§ Problem description
Pictures stay out of the answer, but every line of the material must be restated exactly.
╔══
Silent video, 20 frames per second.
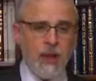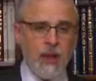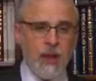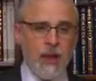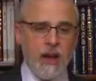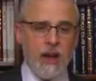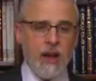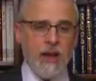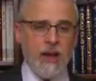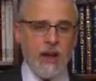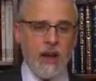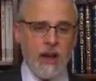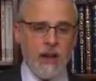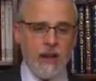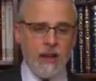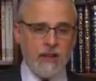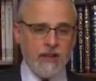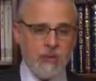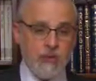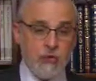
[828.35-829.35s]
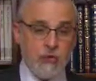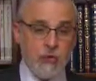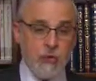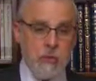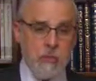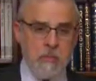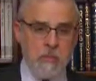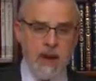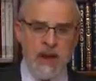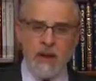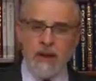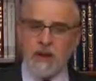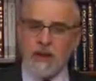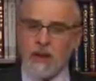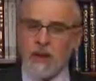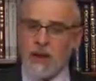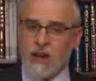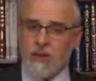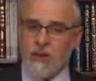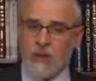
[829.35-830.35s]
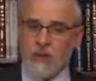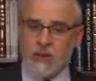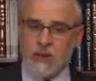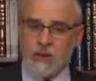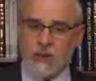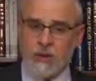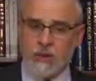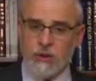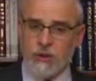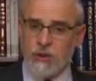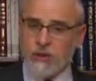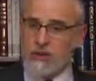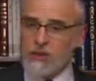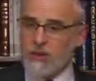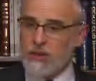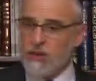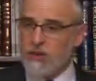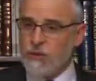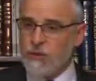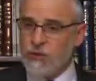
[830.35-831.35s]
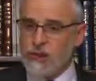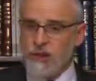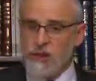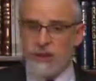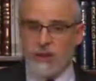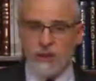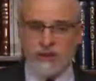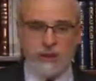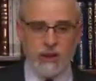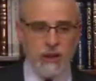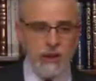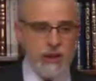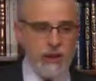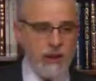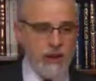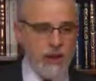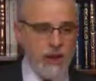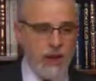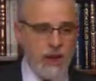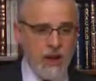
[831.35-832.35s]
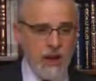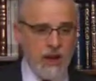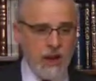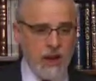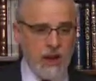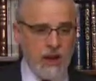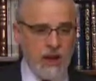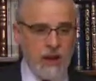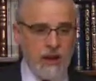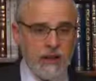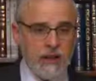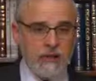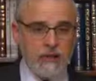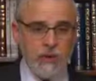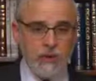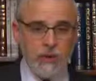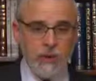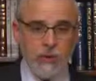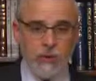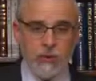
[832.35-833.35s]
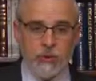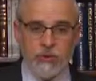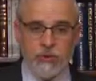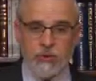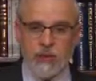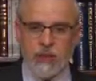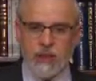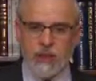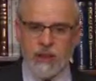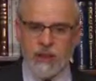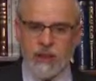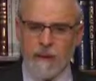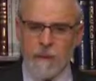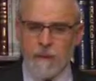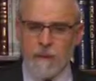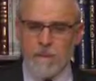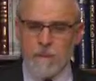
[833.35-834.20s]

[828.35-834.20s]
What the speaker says: and it's a dramatic and very, very significant essay. And as we will see,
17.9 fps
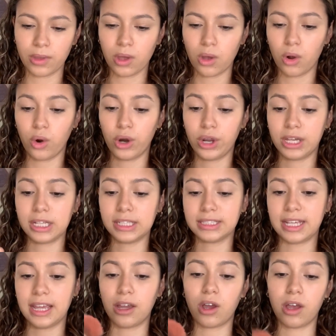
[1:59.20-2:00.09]
or you can
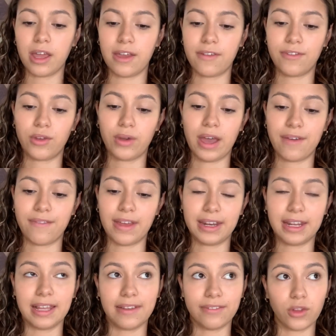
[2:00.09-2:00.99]
take, if you have any
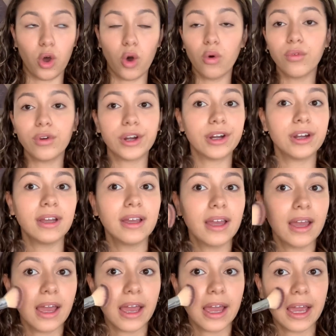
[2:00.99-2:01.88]
left over,
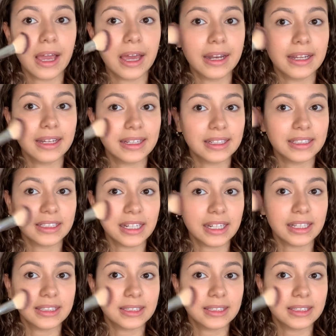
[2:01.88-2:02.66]
and just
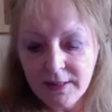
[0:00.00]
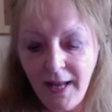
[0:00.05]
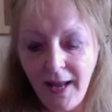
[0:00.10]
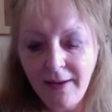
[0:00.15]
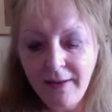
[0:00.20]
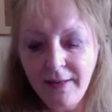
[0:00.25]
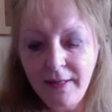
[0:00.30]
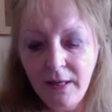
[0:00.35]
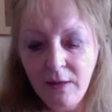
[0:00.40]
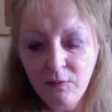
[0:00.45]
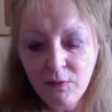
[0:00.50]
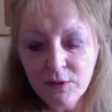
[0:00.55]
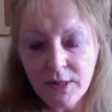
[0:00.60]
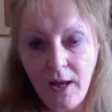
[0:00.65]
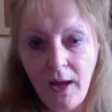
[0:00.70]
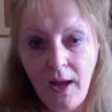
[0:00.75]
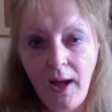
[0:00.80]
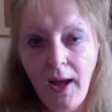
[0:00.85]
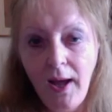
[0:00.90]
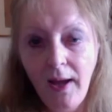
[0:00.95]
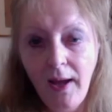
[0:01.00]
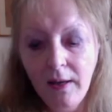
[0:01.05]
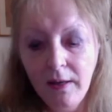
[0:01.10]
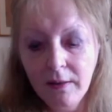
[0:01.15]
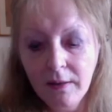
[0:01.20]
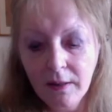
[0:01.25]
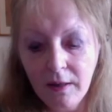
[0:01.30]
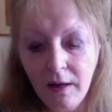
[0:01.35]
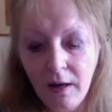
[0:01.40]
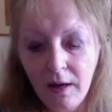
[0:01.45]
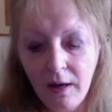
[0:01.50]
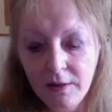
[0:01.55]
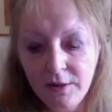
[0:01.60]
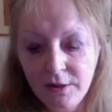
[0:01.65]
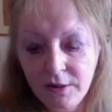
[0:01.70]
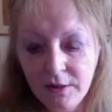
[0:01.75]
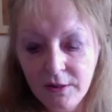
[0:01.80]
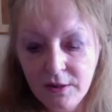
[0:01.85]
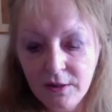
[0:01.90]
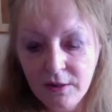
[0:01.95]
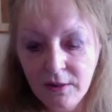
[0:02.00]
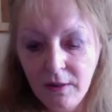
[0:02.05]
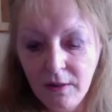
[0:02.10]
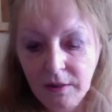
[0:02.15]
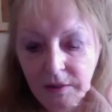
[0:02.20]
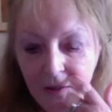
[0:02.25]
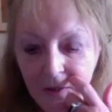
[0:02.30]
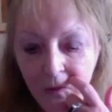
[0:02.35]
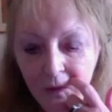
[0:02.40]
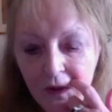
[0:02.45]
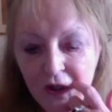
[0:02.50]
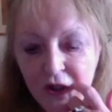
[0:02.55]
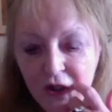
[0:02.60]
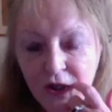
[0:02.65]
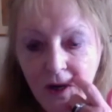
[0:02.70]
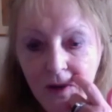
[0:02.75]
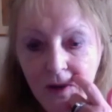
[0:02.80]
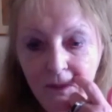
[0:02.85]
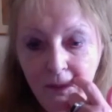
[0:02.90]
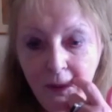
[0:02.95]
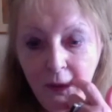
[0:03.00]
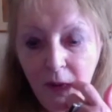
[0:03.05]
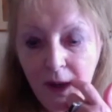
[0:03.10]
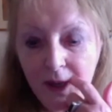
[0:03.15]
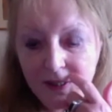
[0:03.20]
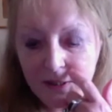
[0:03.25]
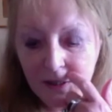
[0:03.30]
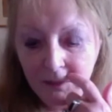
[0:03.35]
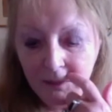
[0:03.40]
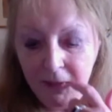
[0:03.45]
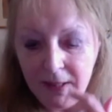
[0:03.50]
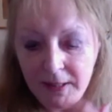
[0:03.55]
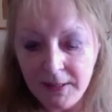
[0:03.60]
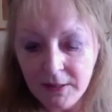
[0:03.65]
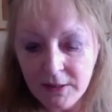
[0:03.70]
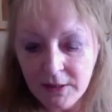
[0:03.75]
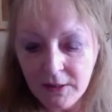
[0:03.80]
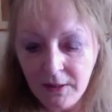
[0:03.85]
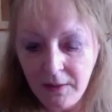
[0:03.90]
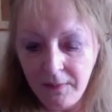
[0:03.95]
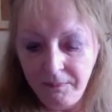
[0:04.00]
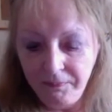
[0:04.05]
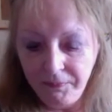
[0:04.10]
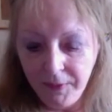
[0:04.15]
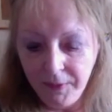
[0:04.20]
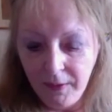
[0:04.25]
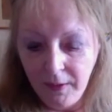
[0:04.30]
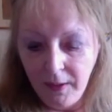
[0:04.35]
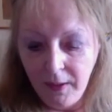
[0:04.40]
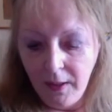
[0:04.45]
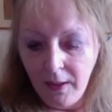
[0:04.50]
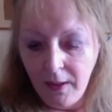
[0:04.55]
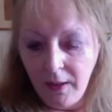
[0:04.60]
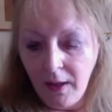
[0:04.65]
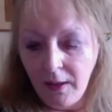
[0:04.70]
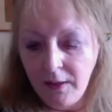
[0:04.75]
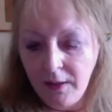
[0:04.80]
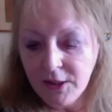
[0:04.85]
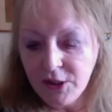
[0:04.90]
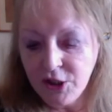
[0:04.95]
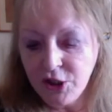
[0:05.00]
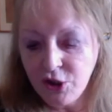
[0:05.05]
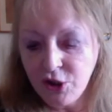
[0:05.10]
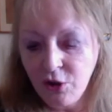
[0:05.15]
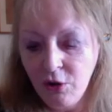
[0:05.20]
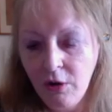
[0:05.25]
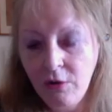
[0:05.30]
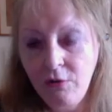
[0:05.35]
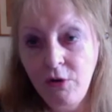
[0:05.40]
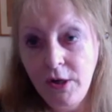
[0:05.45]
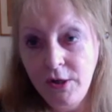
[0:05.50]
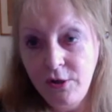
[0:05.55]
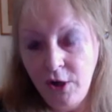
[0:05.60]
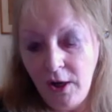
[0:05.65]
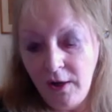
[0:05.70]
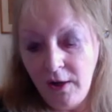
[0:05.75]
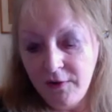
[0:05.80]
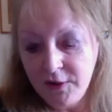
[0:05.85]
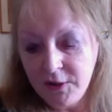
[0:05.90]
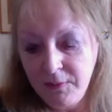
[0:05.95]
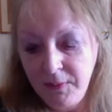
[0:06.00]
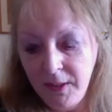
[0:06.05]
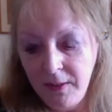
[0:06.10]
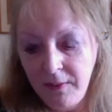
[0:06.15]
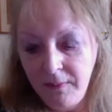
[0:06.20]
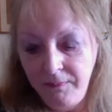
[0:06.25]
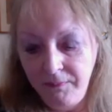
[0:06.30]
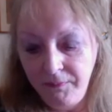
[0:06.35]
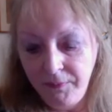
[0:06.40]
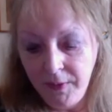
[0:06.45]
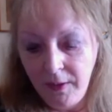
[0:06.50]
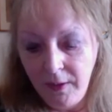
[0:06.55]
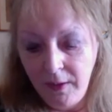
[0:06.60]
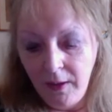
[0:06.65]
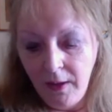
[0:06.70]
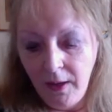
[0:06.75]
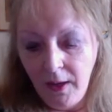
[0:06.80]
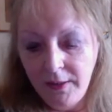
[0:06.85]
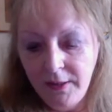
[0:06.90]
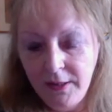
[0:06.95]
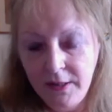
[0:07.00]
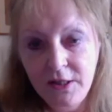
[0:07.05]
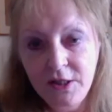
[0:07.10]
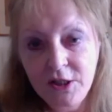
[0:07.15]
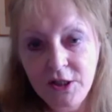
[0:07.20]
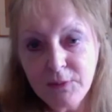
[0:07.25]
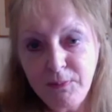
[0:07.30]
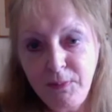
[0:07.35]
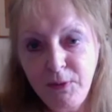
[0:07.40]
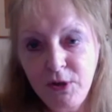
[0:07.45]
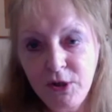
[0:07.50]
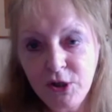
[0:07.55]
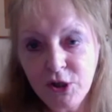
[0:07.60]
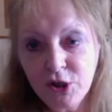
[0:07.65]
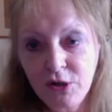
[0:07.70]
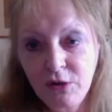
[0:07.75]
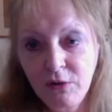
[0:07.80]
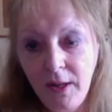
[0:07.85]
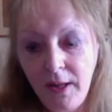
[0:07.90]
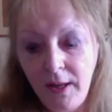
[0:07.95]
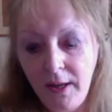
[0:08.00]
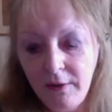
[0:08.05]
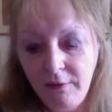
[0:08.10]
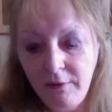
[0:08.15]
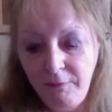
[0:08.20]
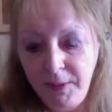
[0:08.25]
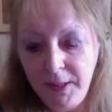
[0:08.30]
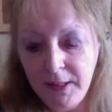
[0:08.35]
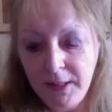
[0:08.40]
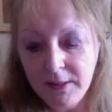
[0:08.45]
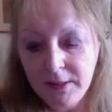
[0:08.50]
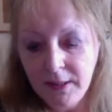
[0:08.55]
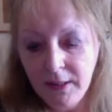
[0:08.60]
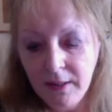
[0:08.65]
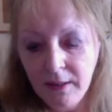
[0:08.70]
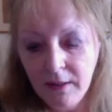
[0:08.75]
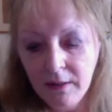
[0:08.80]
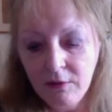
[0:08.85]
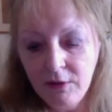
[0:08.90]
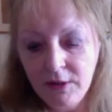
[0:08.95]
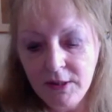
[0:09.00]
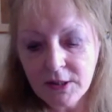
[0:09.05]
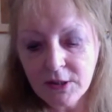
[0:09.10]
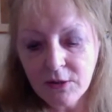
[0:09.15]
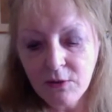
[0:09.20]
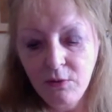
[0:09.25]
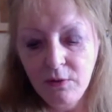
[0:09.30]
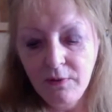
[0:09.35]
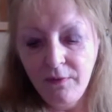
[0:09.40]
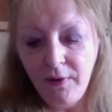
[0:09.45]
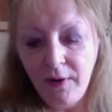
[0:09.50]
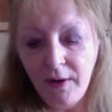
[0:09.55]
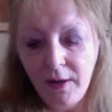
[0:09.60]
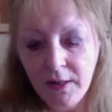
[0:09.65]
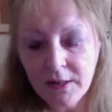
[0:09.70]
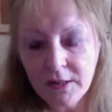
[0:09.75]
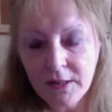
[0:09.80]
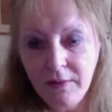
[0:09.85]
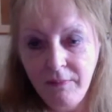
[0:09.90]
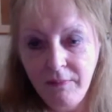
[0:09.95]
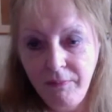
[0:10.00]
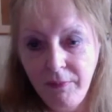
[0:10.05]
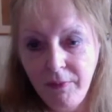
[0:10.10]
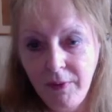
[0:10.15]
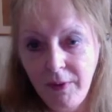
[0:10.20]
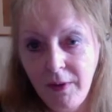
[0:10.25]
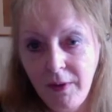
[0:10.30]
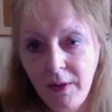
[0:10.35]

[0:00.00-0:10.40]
Sandy was a highly regarded, distinguished and poetic painter, an extraordinary draftsman, and an inspirational head of painting at Grays School of Art.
╚══
§ Response for this exercise
Silent video, 20 frames per second.
[828.35-829.35s]
[829.35-830.35s]
[830.35-831.35s]
[831.35-832.35s]
[832.35-833.35s]
[833.35-834.20s]

[828.35-834.20s]
What the speaker says: and it's a dramatic and very, very significant essay. And as we will see,
17.9 fps
[1:59.20-2:00.09]
or you can
[2:00.09-2:00.99]
take, if you have any
[2:00.99-2:01.88]
left over,
[2:01.88-2:02.66]
and just
[0:00.00]
[0:00.05]
[0:00.10]
[0:00.15]
[0:00.20]
[0:00.25]
[0:00.30]
[0:00.35]
[0:00.40]
[0:00.45]
[0:00.50]
[0:00.55]
[0:00.60]
[0:00.65]
[0:00.70]
[0:00.75]
[0:00.80]
[0:00.85]
[0:00.90]
[0:00.95]
[0:01.00]
[0:01.05]
[0:01.10]
[0:01.15]
[0:01.20]
[0:01.25]
[0:01.30]
[0:01.35]
[0:01.40]
[0:01.45]
[0:01.50]
[0:01.55]
[0:01.60]
[0:01.65]
[0:01.70]
[0:01.75]
[0:01.80]
[0:01.85]
[0:01.90]
[0:01.95]
[0:02.00]
[0:02.05]
[0:02.10]
[0:02.15]
[0:02.20]
[0:02.25]
[0:02.30]
[0:02.35]
[0:02.40]
[0:02.45]
[0:02.50]
[0:02.55]
[0:02.60]
[0:02.65]
[0:02.70]
[0:02.75]
[0:02.80]
[0:02.85]
[0:02.90]
[0:02.95]
[0:03.00]
[0:03.05]
[0:03.10]
[0:03.15]
[0:03.20]
[0:03.25]
[0:03.30]
[0:03.35]
[0:03.40]
[0:03.45]
[0:03.50]
[0:03.55]
[0:03.60]
[0:03.65]
[0:03.70]
[0:03.75]
[0:03.80]
[0:03.85]
[0:03.90]
[0:03.95]
[0:04.00]
[0:04.05]
[0:04.10]
[0:04.15]
[0:04.20]
[0:04.25]
[0:04.30]
[0:04.35]
[0:04.40]
[0:04.45]
[0:04.50]
[0:04.55]
[0:04.60]
[0:04.65]
[0:04.70]
[0:04.75]
[0:04.80]
[0:04.85]
[0:04.90]
[0:04.95]
[0:05.00]
[0:05.05]
[0:05.10]
[0:05.15]
[0:05.20]
[0:05.25]
[0:05.30]
[0:05.35]
[0:05.40]
[0:05.45]
[0:05.50]
[0:05.55]
[0:05.60]
[0:05.65]
[0:05.70]
[0:05.75]
[0:05.80]
[0:05.85]
[0:05.90]
[0:05.95]
[0:06.00]
[0:06.05]
[0:06.10]
[0:06.15]
[0:06.20]
[0:06.25]
[0:06.30]
[0:06.35]
[0:06.40]
[0:06.45]
[0:06.50]
[0:06.55]
[0:06.60]
[0:06.65]
[0:06.70]
[0:06.75]
[0:06.80]
[0:06.85]
[0:06.90]
[0:06.95]
[0:07.00]
[0:07.05]
[0:07.10]
[0:07.15]
[0:07.20]
[0:07.25]
[0:07.30]
[0:07.35]
[0:07.40]
[0:07.45]
[0:07.50]
[0:07.55]
[0:07.60]
[0:07.65]
[0:07.70]
[0:07.75]
[0:07.80]
[0:07.85]
[0:07.90]
[0:07.95]
[0:08.00]
[0:08.05]
[0:08.10]
[0:08.15]
[0:08.20]
[0:08.25]
[0:08.30]
[0:08.35]
[0:08.40]
[0:08.45]
[0:08.50]
[0:08.55]
[0:08.60]
[0:08.65]
[0:08.70]
[0:08.75]
[0:08.80]
[0:08.85]
[0:08.90]
[0:08.95]
[0:09.00]
[0:09.05]
[0:09.10]
[0:09.15]
[0:09.20]
[0:09.25]
[0:09.30]
[0:09.35]
[0:09.40]
[0:09.45]
[0:09.50]
[0:09.55]
[0:09.60]
[0:09.65]
[0:09.70]
[0:09.75]
[0:09.80]
[0:09.85]
[0:09.90]
[0:09.95]
[0:10.00]
[0:10.05]
[0:10.10]
[0:10.15]
[0:10.20]
[0:10.25]
[0:10.30]
[0:10.35]

[0:00.00-0:10.40]
Sandy was a highly regarded, distinguished and poetic painter, an extraordinary draftsman, and an inspirational head of painting at Grays School of Art.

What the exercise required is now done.